The failure mode is almost always the same. Relying on the phrase "we'll create a Jira ticket" without persistent tracking usually results in the fix being forgotten until the next outage. The ticket gets created. It sits in the backlog behind the sprint work. Nobody has the postmortem context attached to it. Weeks later, it looks like a vague tech-debt item with no urgency.

A better pattern: keep the action items visible in Slack itself, not just in a ticket system. Post a pinned message in the incident channel - or in a dedicated #postmortem-actions channel - that lists the items, their owners, and their due dates. Have someone bump it on day 7 and day 14. Structured forms and weekly Slack digests create social pressure and visibility that significantly improve completion rates.

Atlassian's internal process sets a useful benchmark: priority actions have an agreed SLO of either 4 or 8 weeks, depending on the service, with reminders and reports to ensure they are completed. The SLO matters less than the fact that it exists and is visible to someone who will ask about it.

What a Good Postmortem Actually Contains

A postmortem isn't a timeline. A timeline is a tool inside a postmortem. A documented incident tells the organization what happened. A strong postmortem helps the organization learn from what happened. That distinction matters.

The sections that consistently get skipped - and shouldn't be:

Contributing factors. Not the root cause. The things that were already wrong before the incident started. The degraded cache. The deploy four hours earlier. The alert that fires so often nobody trusts it. These are the systemic vulnerabilities. They're also the hardest to write because they tend to implicate decisions made weeks ago by named people.

What we got right. The diagnosis that took twelve minutes instead of two hours. The runbook that held. The person who spotted the right log line. If you only write about what went wrong, you have no model of what to preserve.
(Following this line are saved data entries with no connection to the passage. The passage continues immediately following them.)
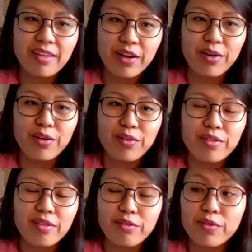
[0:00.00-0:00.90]
their
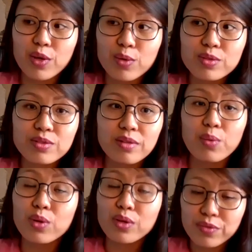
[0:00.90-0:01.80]
views, their
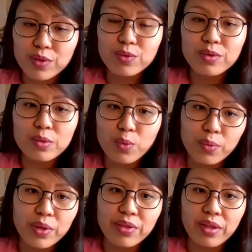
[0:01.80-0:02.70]
worldview in one
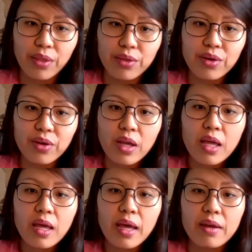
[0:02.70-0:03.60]
way or the other?
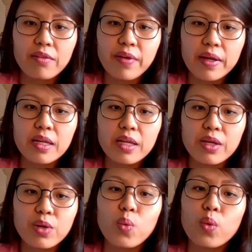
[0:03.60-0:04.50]
And finally, you
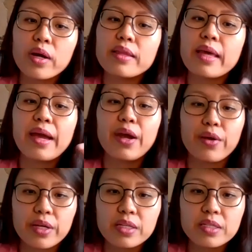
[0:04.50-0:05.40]
know, what are the
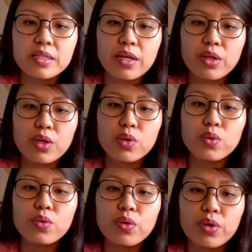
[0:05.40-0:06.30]
areas that
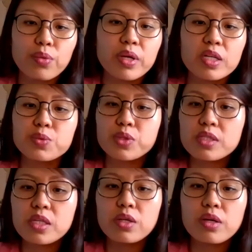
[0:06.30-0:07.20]
you or your peers would
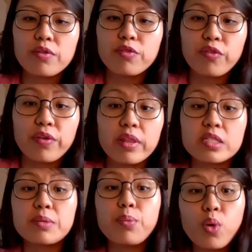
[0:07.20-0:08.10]
seek for further
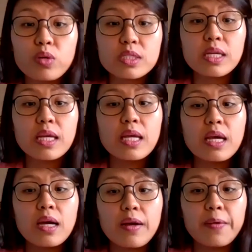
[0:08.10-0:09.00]
support
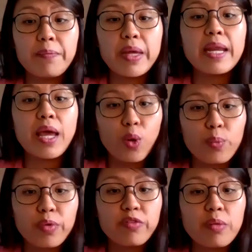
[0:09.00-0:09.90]
and help
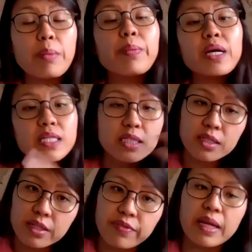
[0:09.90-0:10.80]
from a personal
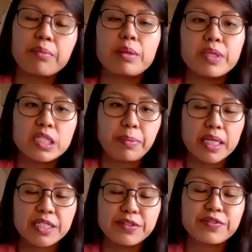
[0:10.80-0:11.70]
development
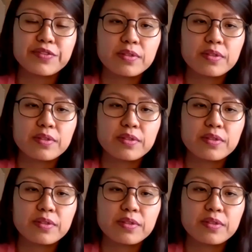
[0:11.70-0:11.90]
perspective?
What the next on-call engineer needs to know. Write this section as if someone unfamiliar with the service will be paged for a similar incident in three months. Can an engineer who wasn't on-call read your last postmortem and understand exactly what happened, with evidence - not the narrative, but the evidence? If not, the postmortem is for the people who were there, not for the people who come next.

That last question is the right test. If your postmortem passes it, you're done. If it doesn't, the evidence is still sitting in the incident channel. Go back and quote it.